Collection entries
· · ·

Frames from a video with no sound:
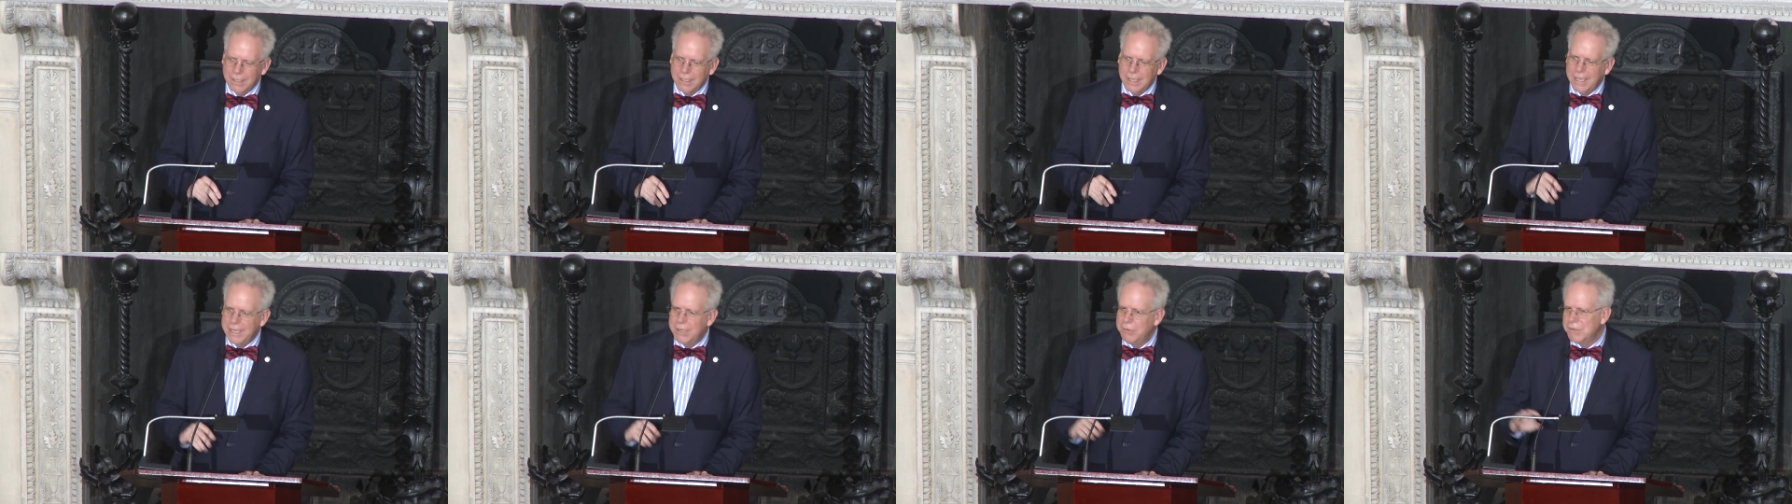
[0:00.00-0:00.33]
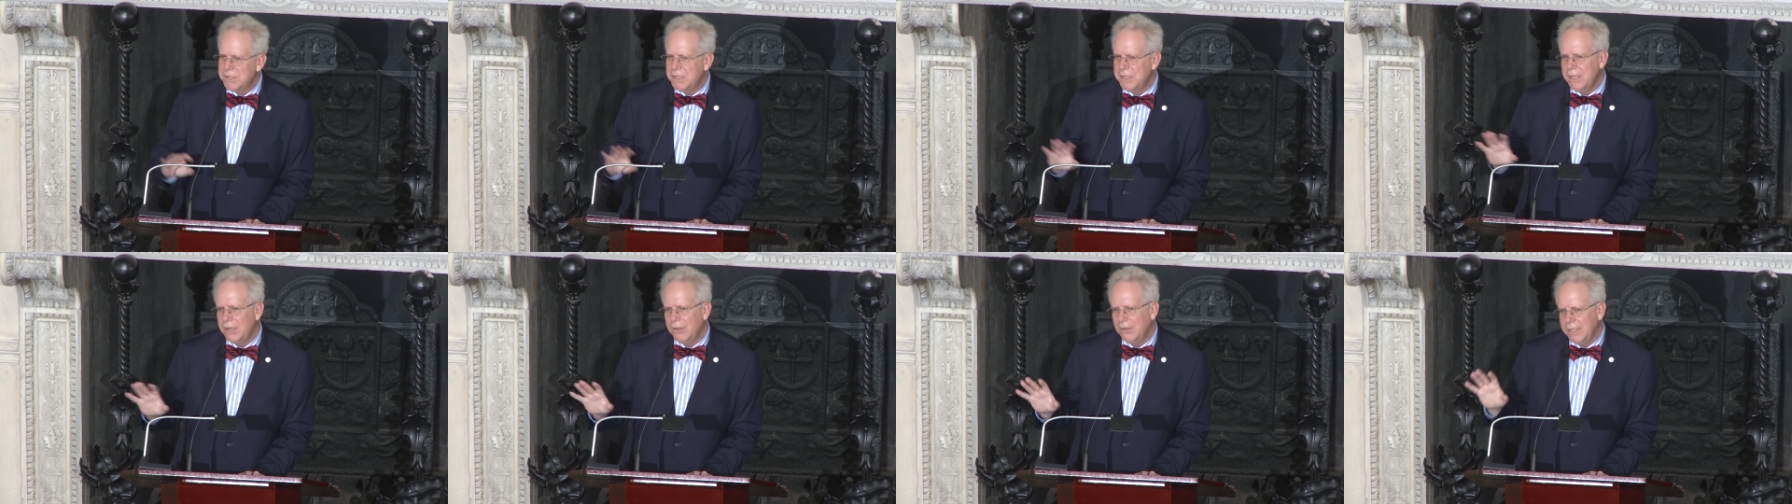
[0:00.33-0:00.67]
And he
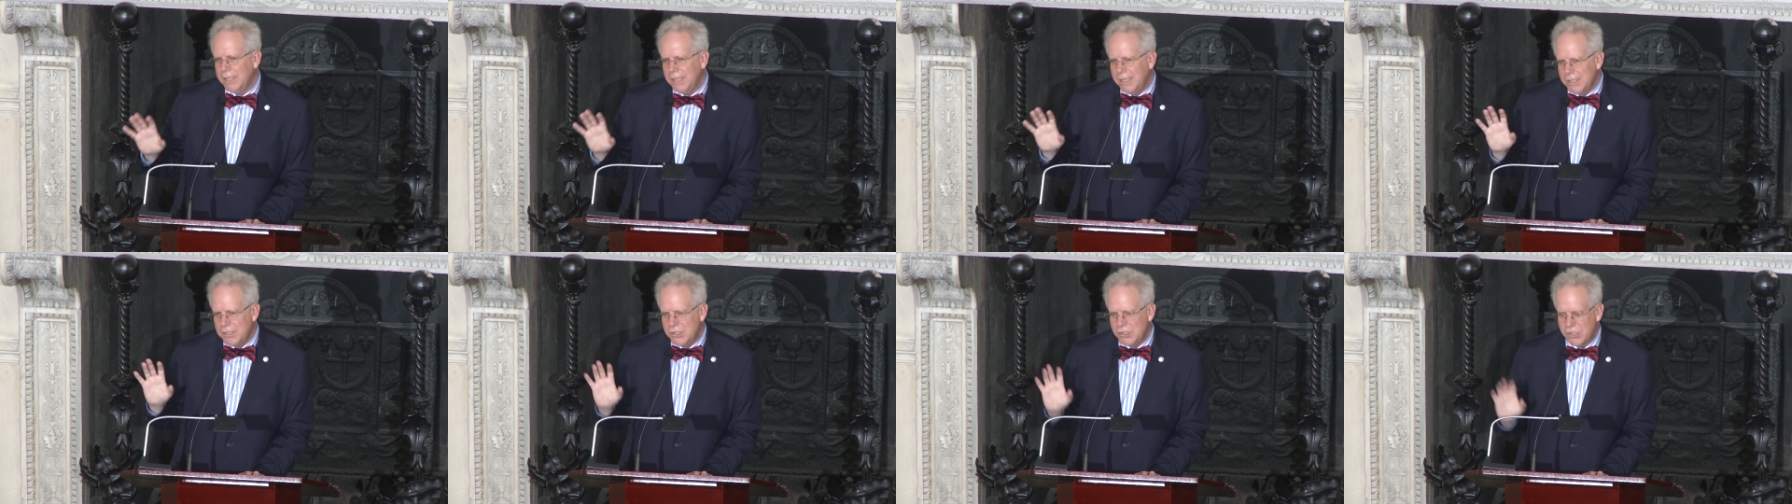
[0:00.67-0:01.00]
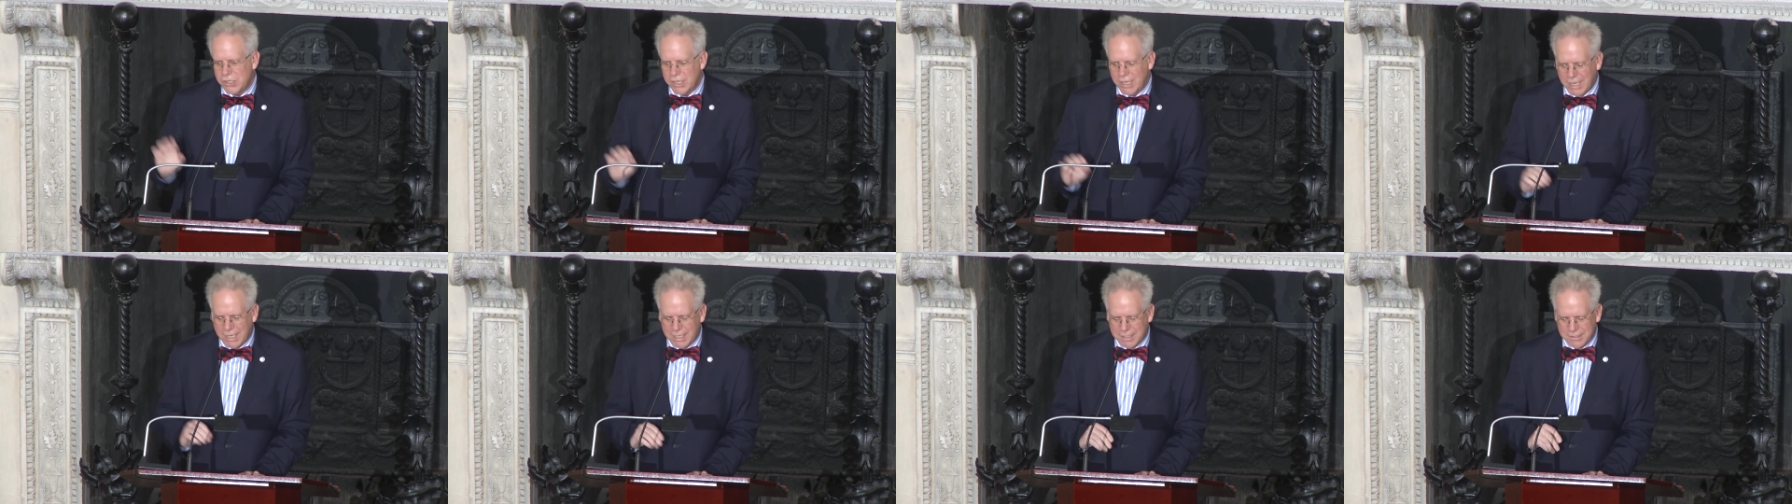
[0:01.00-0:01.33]
was nearly
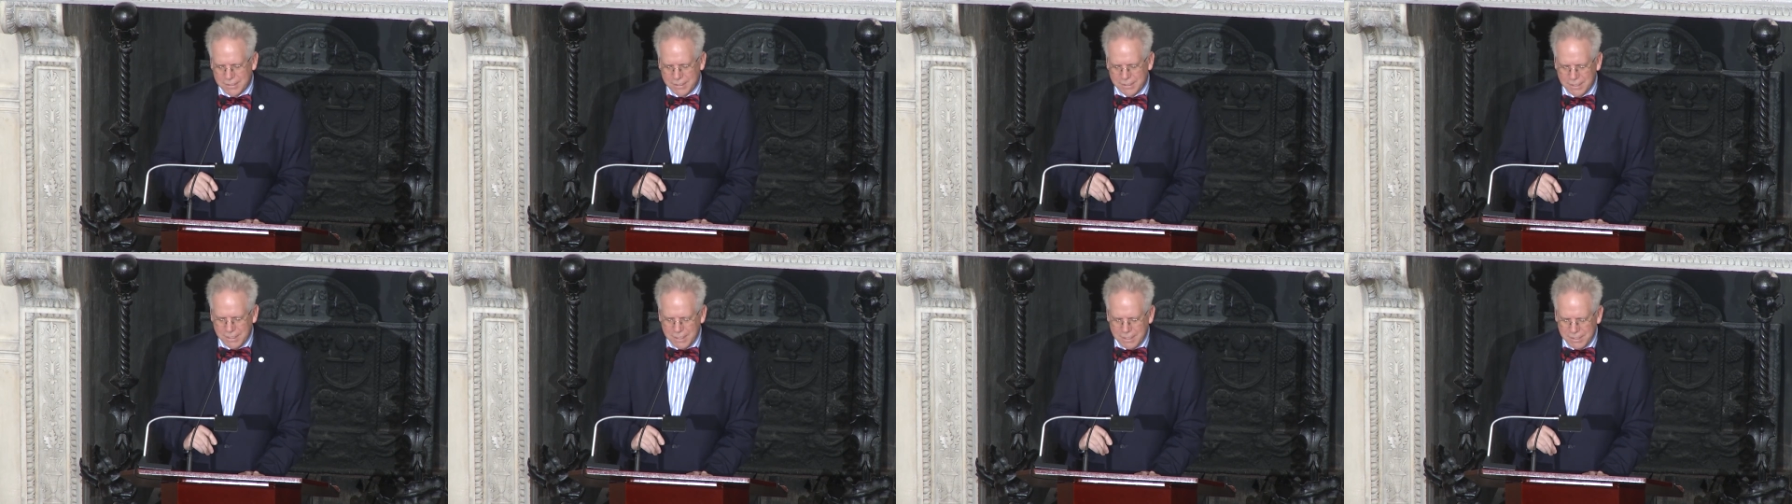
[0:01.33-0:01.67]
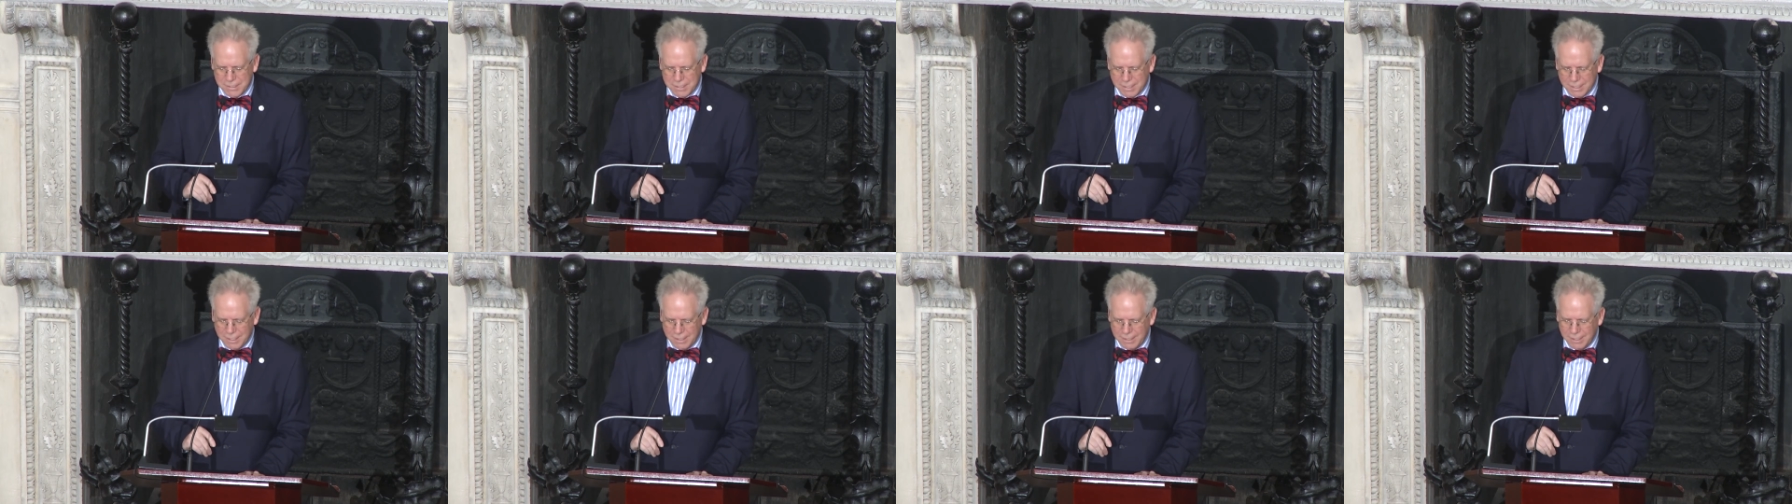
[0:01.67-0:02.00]
enchanted, he
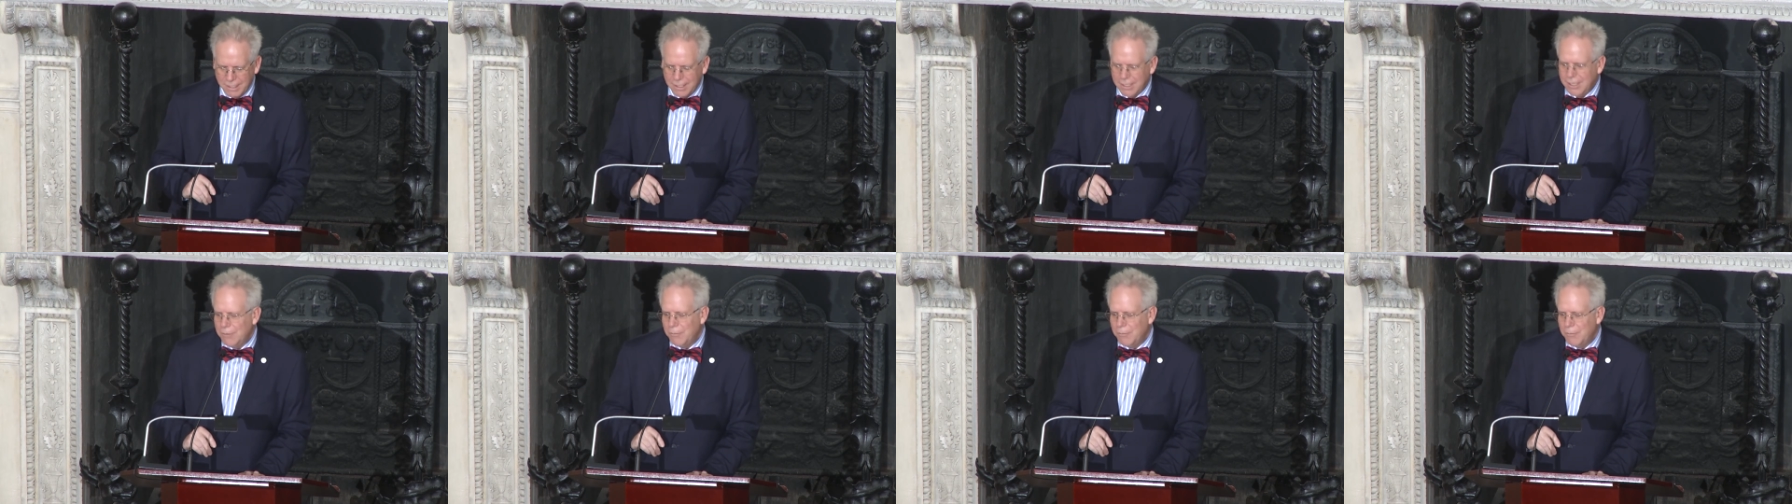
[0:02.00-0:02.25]
said,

· · ·

#### Exercise prompt
All lines from the one containing "[0:01.00-0:01.33]" through the final line of the records are to be retyped exactly; no other lines and no pictures are to be included.

#### Task result
[0:01.00-0:01.33]
was nearly
[0:01.33-0:01.67]
[0:01.67-0:02.00]
enchanted, he
[0:02.00-0:02.25]
said,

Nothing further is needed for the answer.